Segment Start: RECORDS SHOWN
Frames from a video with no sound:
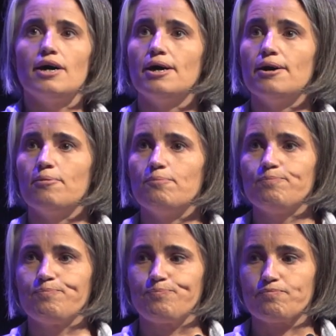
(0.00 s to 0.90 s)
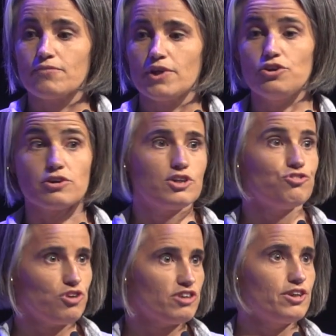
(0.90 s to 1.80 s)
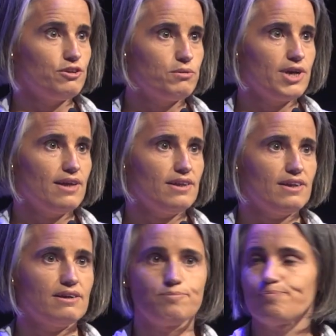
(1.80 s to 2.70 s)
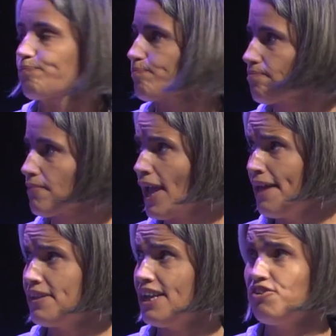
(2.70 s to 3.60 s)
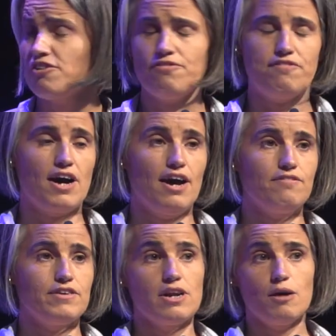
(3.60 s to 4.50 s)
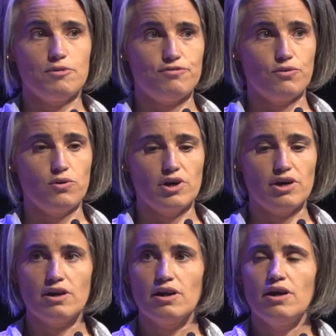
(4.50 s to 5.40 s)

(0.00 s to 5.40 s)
You're constructing your reality. At the age of 5 and not before,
Segment End: RECORDS SHOWN
Leaving out the pictures, repeat all the entries exactly as they stand.

Frames from a video with no sound:
(0.00 s to 0.90 s)
(0.90 s to 1.80 s)
(1.80 s to 2.70 s)
(2.70 s to 3.60 s)
(3.60 s to 4.50 s)
(4.50 s to 5.40 s)

(0.00 s to 5.40 s)
You're constructing your reality. At the age of 5 and not before,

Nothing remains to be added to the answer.